# Problem details
Everything from the line holding "Video frames at" to the end of the listing below should be copied exactly, line for line, minus the pictures.

# Source information

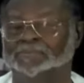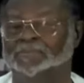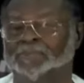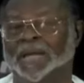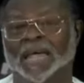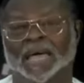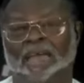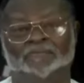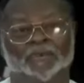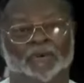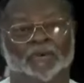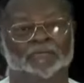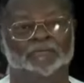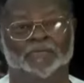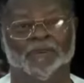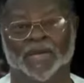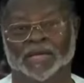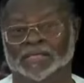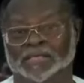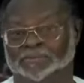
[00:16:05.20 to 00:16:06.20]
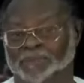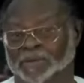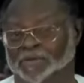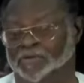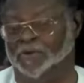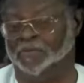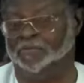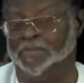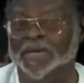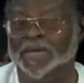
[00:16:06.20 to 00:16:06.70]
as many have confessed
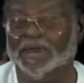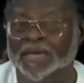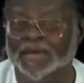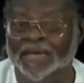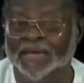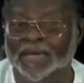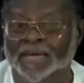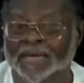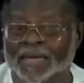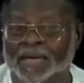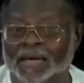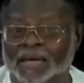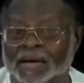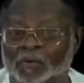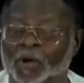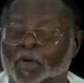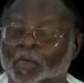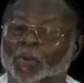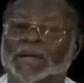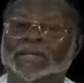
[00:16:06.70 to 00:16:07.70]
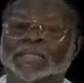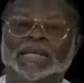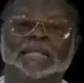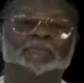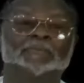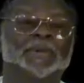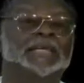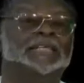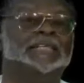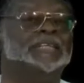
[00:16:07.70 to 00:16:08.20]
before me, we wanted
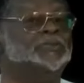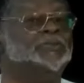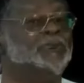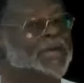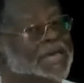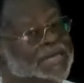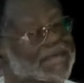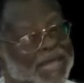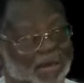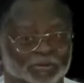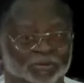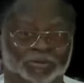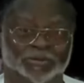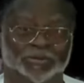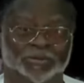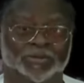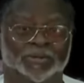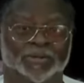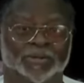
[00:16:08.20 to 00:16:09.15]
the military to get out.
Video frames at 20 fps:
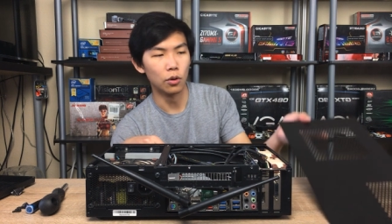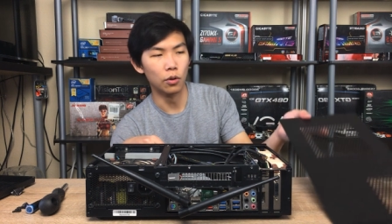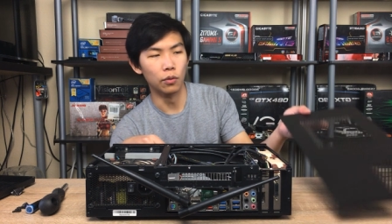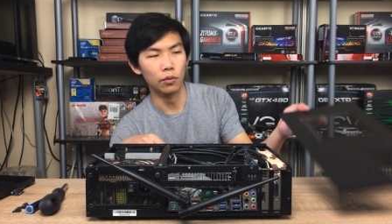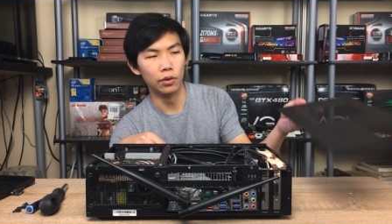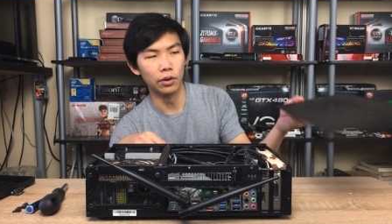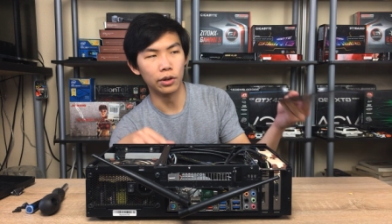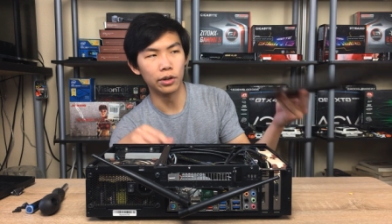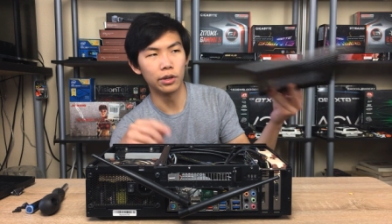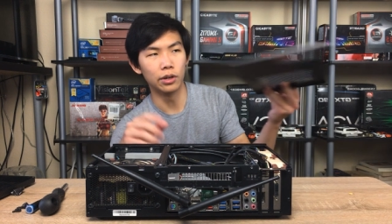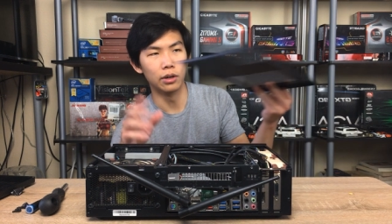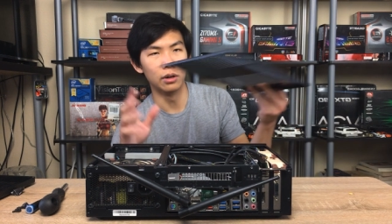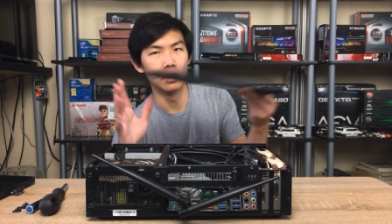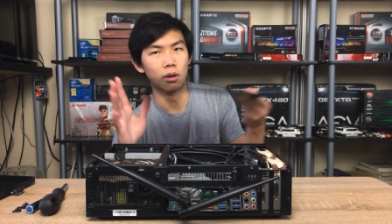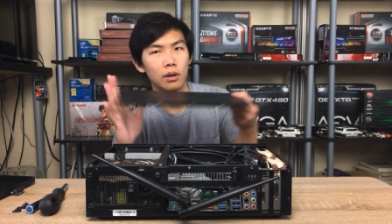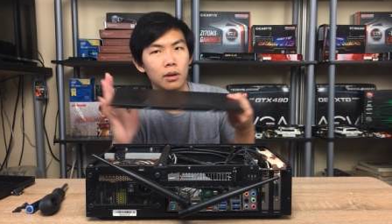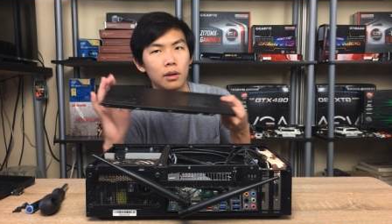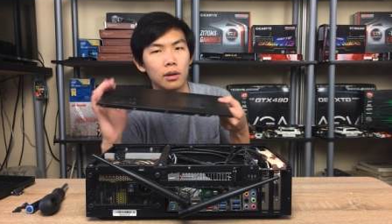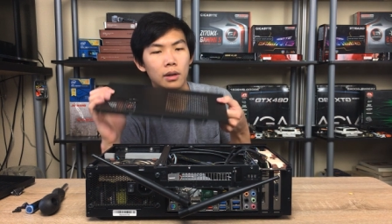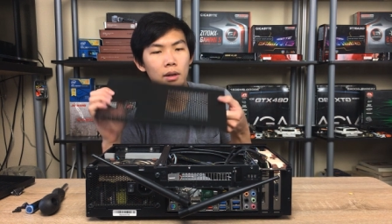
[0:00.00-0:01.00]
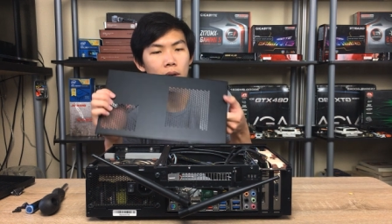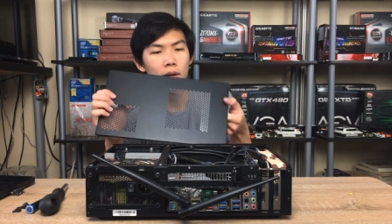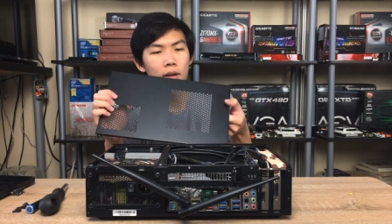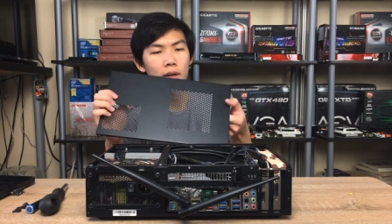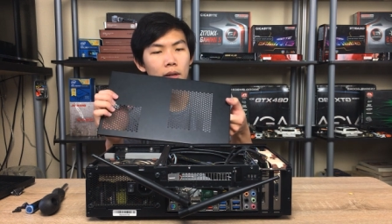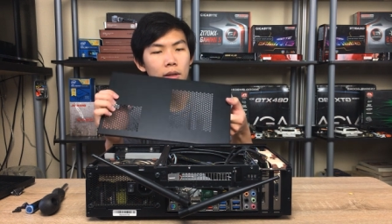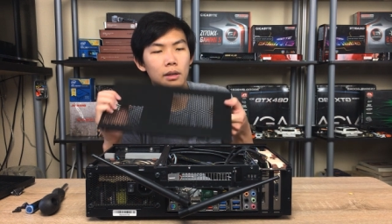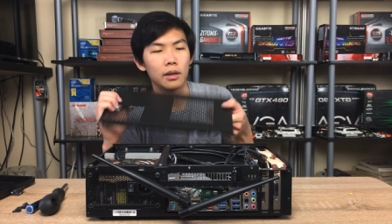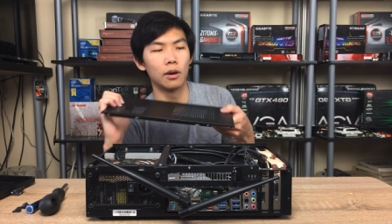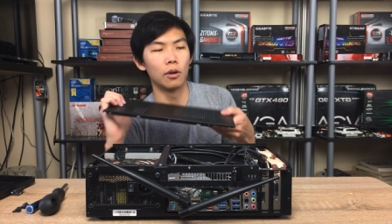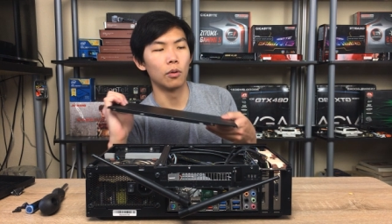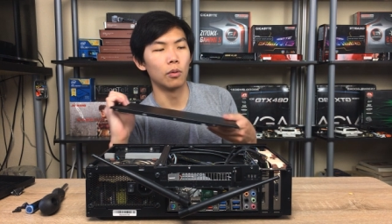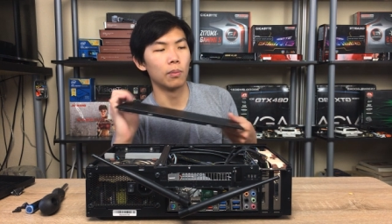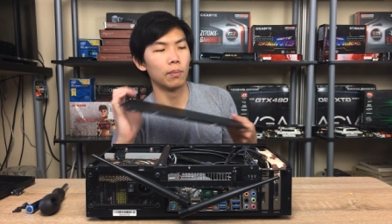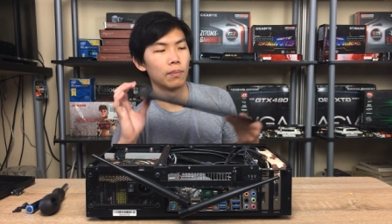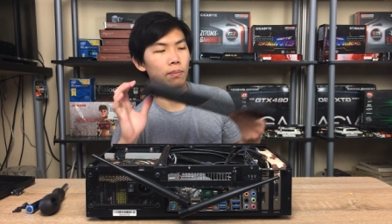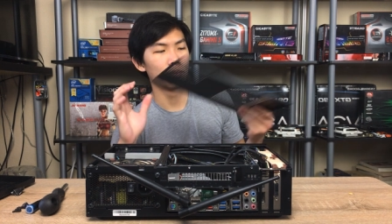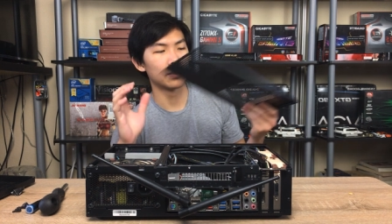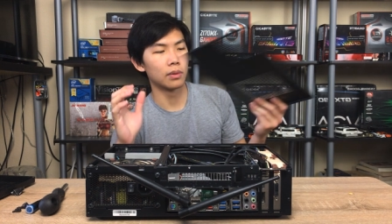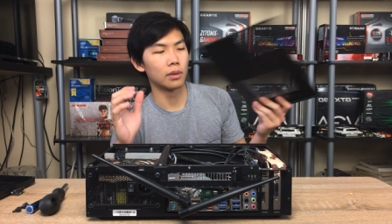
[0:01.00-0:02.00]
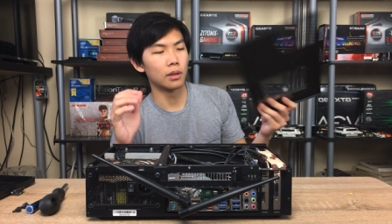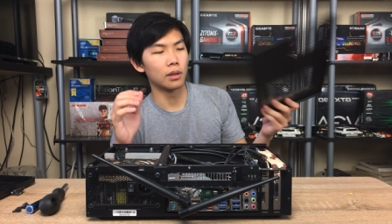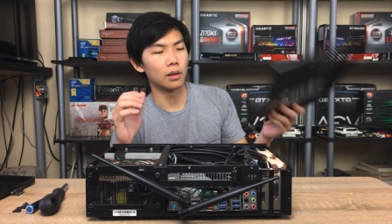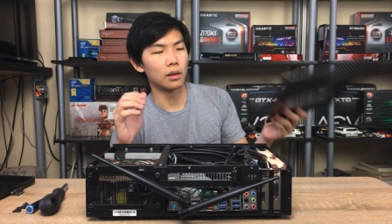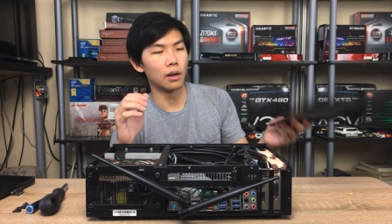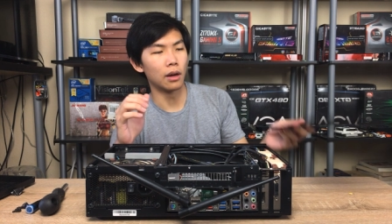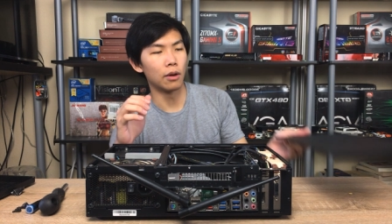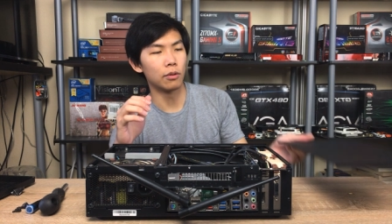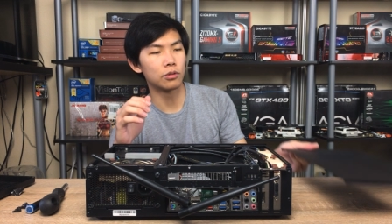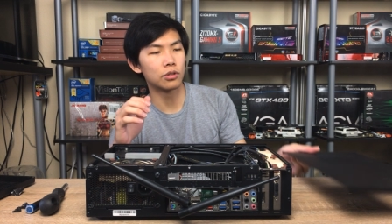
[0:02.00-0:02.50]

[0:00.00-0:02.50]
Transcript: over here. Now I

# Response to this task
Video frames at 20 fps:
[0:00.00-0:01.00]
[0:01.00-0:02.00]
[0:02.00-0:02.50]

[0:00.00-0:02.50]
Transcript: over here. Now I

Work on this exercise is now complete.